Sem vergonha, Joaco entrou na equipe do Carioca Hockey e já em 2014 passou a receber Bolsa Atleta - não há impedimento para pagamentos a estrangeiros, desde que atinja o critério de ser ouro, prata ou bronze no Campeonato Brasileiro. Pediu também para treinar com a seleção, mas não foi atendido. Era argentino, afinal.
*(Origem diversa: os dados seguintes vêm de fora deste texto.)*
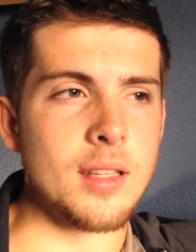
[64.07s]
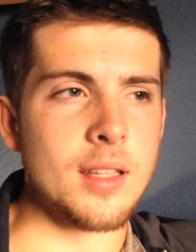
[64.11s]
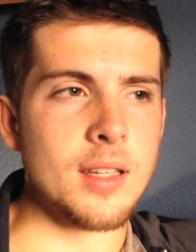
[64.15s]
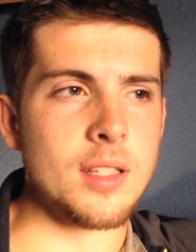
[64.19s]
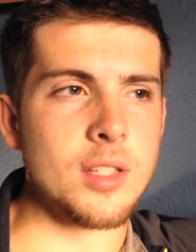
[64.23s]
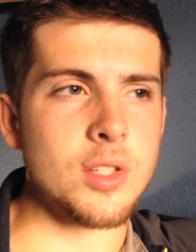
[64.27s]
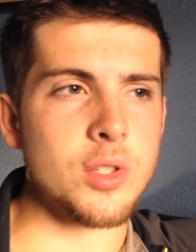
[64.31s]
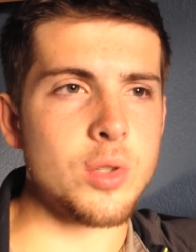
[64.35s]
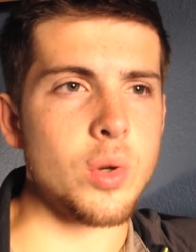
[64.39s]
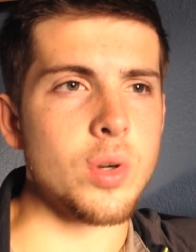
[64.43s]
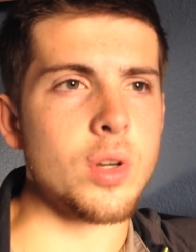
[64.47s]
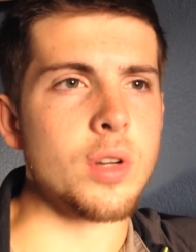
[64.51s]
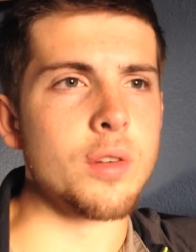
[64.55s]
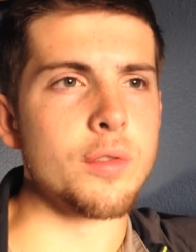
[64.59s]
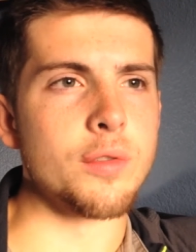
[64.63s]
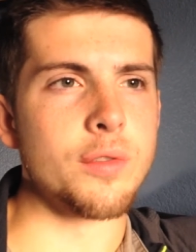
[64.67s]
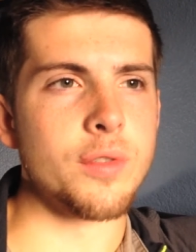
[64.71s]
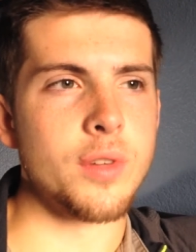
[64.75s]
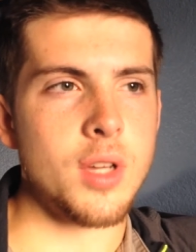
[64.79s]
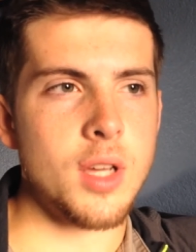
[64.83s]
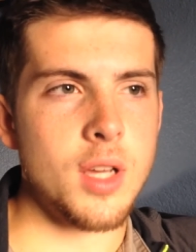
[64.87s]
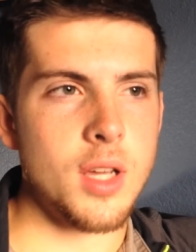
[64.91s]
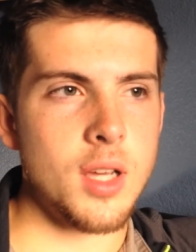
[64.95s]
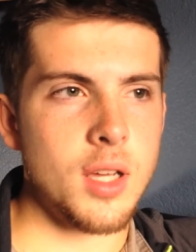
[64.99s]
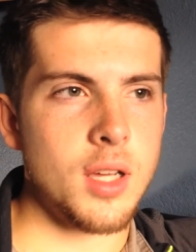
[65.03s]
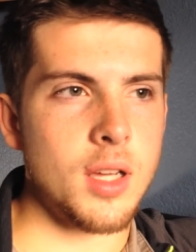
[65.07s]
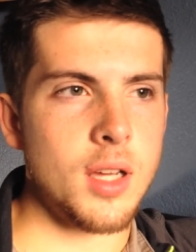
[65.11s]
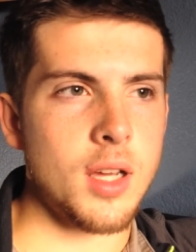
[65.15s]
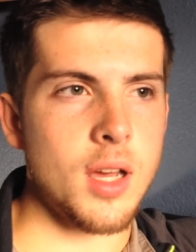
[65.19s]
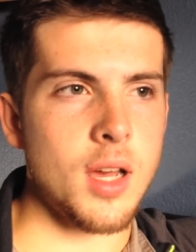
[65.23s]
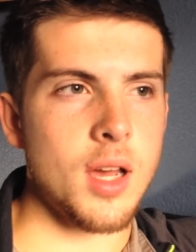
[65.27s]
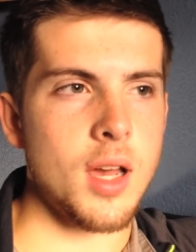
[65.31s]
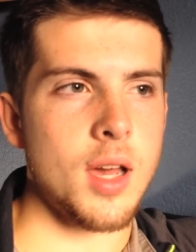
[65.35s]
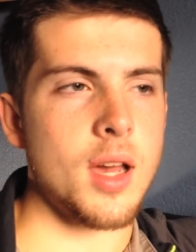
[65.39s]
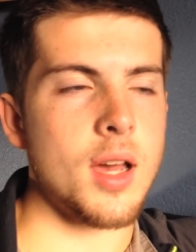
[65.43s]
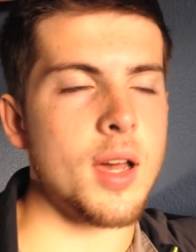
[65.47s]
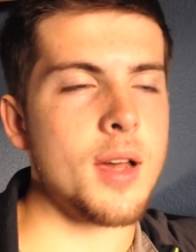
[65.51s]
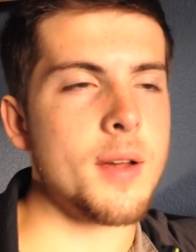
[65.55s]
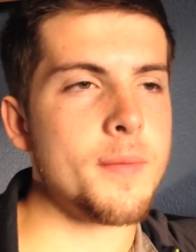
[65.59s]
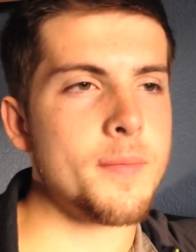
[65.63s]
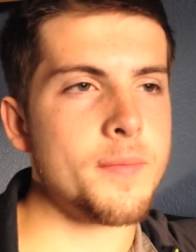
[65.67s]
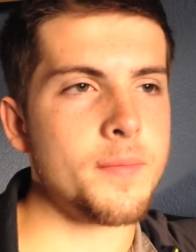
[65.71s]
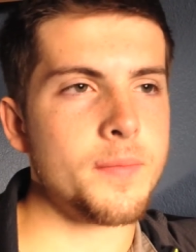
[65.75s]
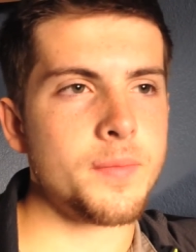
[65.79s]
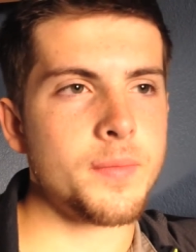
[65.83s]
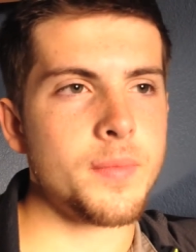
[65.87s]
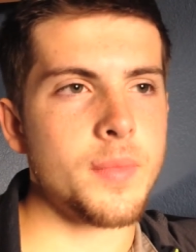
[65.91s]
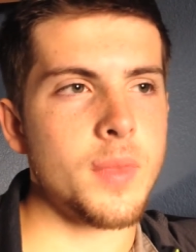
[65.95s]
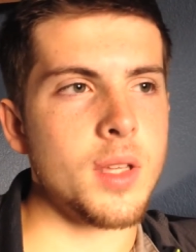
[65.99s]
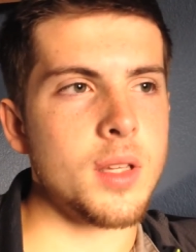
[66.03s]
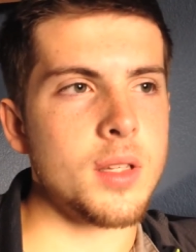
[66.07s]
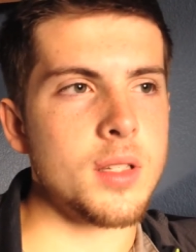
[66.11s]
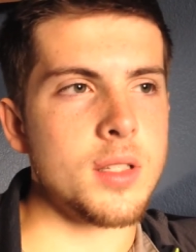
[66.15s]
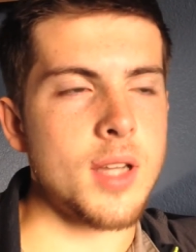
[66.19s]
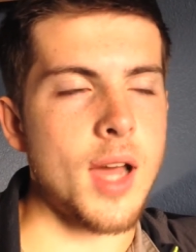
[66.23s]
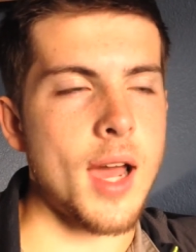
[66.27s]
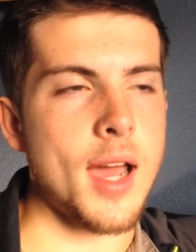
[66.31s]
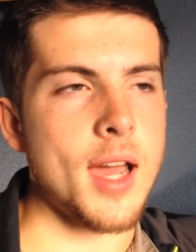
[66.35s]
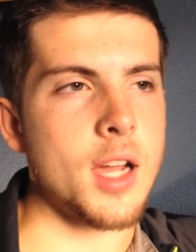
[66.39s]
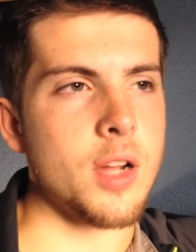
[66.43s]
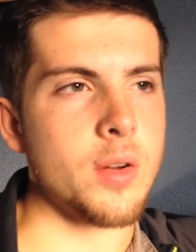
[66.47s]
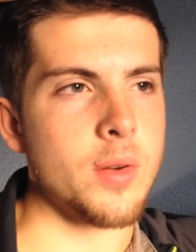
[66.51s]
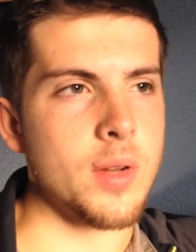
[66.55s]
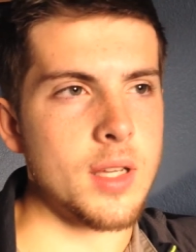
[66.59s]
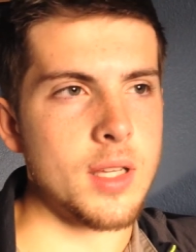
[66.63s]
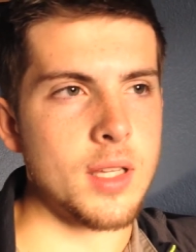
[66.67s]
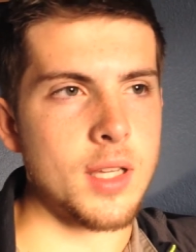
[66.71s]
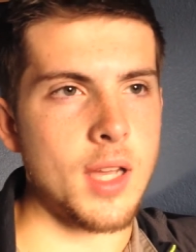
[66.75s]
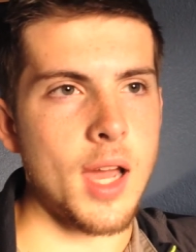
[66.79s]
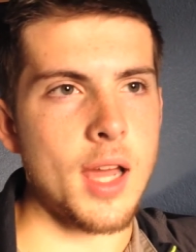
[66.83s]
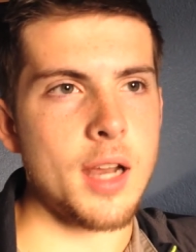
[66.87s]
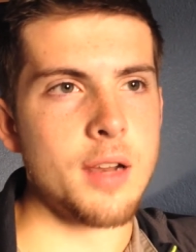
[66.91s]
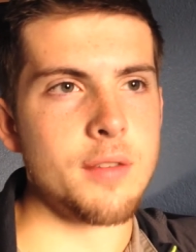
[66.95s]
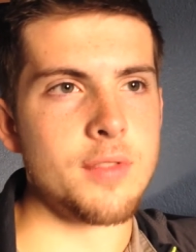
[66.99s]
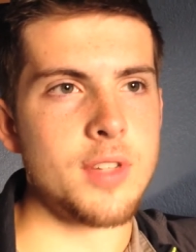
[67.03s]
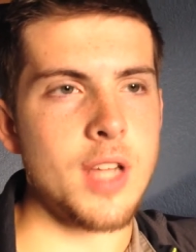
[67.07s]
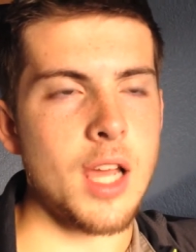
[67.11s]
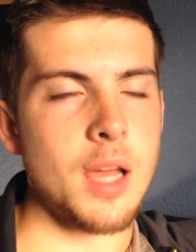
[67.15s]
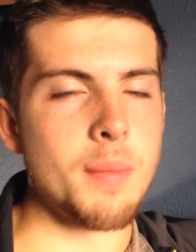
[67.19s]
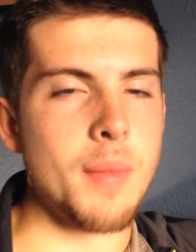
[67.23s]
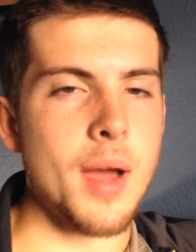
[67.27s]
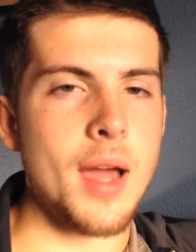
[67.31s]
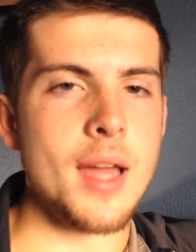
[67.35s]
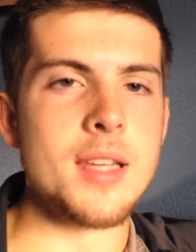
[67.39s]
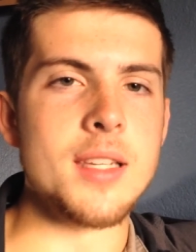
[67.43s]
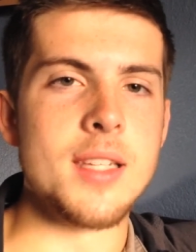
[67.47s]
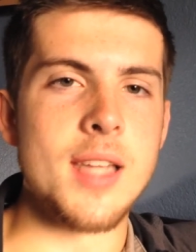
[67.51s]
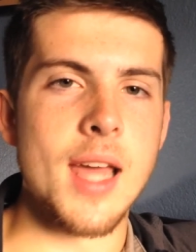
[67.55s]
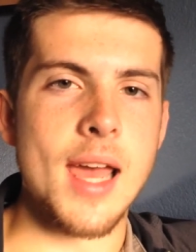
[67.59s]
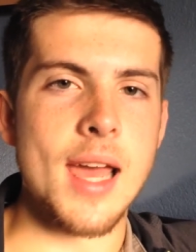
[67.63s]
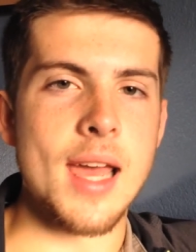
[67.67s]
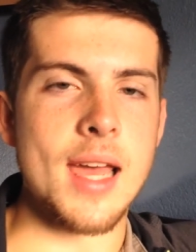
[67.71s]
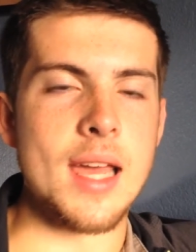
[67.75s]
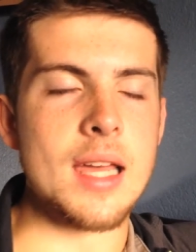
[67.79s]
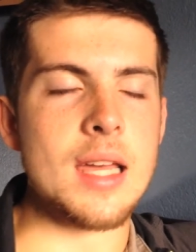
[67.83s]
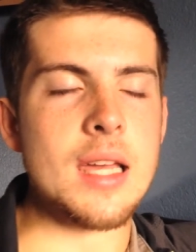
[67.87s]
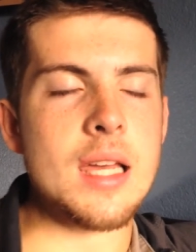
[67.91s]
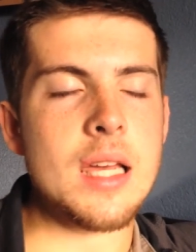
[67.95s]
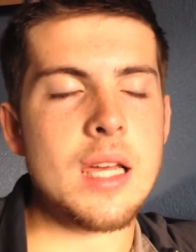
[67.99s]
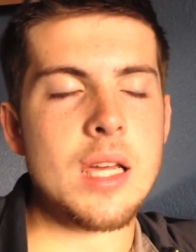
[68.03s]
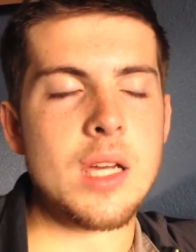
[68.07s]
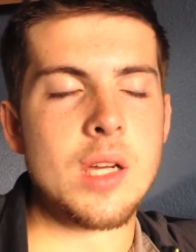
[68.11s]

the sort of uh, diary kind of day by day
Mas não seria esse empecilho a atrapalhar o sonho do menino crescido em Neuquén, perto de Bariloche. Defendia o time de futebol do Independiente Neuquén quando, aos 11 anos, o clube montou também um time de hóquei sobre a grama. Habilidoso com os pés e com as mãos, jogava como meia-esquerda nos dois campos. Chegou à seleção de base da Argentina no hóquei sobre patins, quando recebeu o convite para defender o Boca Juniors no futebol.

“Treinei por cinco meses com a equipe juvenil do Boca. Eles queriam me inscrever, mas meu passe era do Independiente Neuquén, onde eu não jogava mais futebol. Como não conseguiram, acabaram me emprestando”, lembra Joaco, torcedor do Racing. O primo Leandro Marin jogou até recentemente entre os profissionais do Boca.
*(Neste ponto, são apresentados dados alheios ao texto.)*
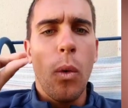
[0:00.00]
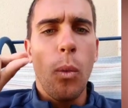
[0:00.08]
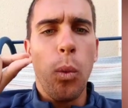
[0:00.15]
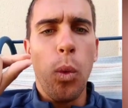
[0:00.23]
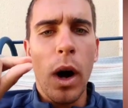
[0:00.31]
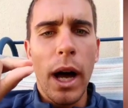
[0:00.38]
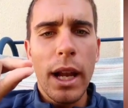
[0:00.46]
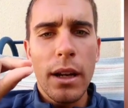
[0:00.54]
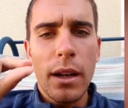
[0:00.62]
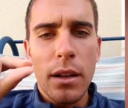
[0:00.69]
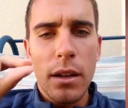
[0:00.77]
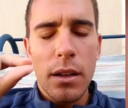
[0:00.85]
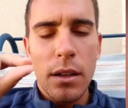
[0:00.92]
What
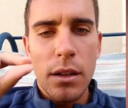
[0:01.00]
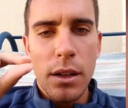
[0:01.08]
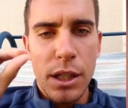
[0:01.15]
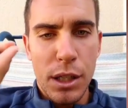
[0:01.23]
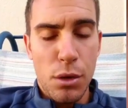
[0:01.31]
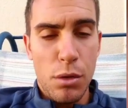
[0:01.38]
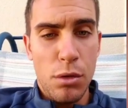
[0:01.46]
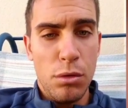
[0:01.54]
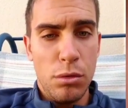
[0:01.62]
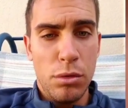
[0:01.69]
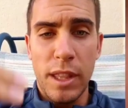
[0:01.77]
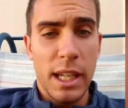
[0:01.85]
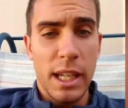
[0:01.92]
do
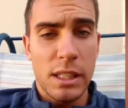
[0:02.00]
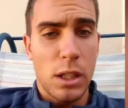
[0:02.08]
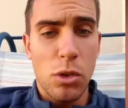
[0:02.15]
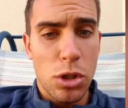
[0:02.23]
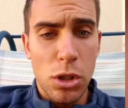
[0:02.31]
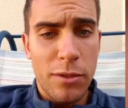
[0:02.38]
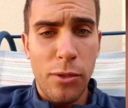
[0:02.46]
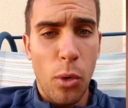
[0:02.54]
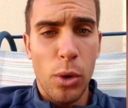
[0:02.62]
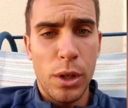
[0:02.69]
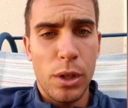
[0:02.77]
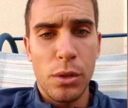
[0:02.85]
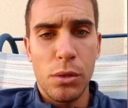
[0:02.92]
you think the coach looked
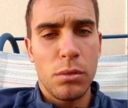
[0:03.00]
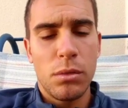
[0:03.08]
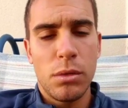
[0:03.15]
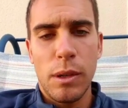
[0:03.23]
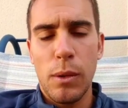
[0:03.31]
for in you?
Tivesse um pouco mais de disciplina e uma alma menos inquieta, poderia ter também ele se tornado jogador de futebol. Tivesse menos disciplina e uma alma mais inquieta, não estaria na Olimpíada. Os pais foram contra a aventura de se mudar para o Rio, mas depois entenderam a decisão. Ao pai, falecido no começo do ano, prometeu que realizaria seu sonho. Sempre foi "testa dura", afinal.

Para alcançar o objetivo, não mediu esforços. Fez até o impensável para um cara de espírito livre como ele: casou. Conheceu Daniele em 2014, por meio de uma amiga em comum, uma argentina jogadora de hóquei. Assinou os papeis no ano passado, para agilizar a documentação, e há quatro meses eles moram juntos. Após ler a história da húngara que forjou um casamento para defender o Brasil na esgrima, Daniele avisou, brincando, que agora ele come na mão dela.

A origem argentina não faz de Joaco menos brasileiro. Em um grupo que tem cinco jogadores de dupla nacionalidade criados na Europa, a quem chama de “gringos”, é ele quem melhor se dá com os companheiros. Joaco não tem sangue, mas tem o espírito brasileiro. Dois anos depois de cantar que "Maradona és mejor do que Pelé", cantou o hino nacional à capela com o restante do Time Brasil. E chorou.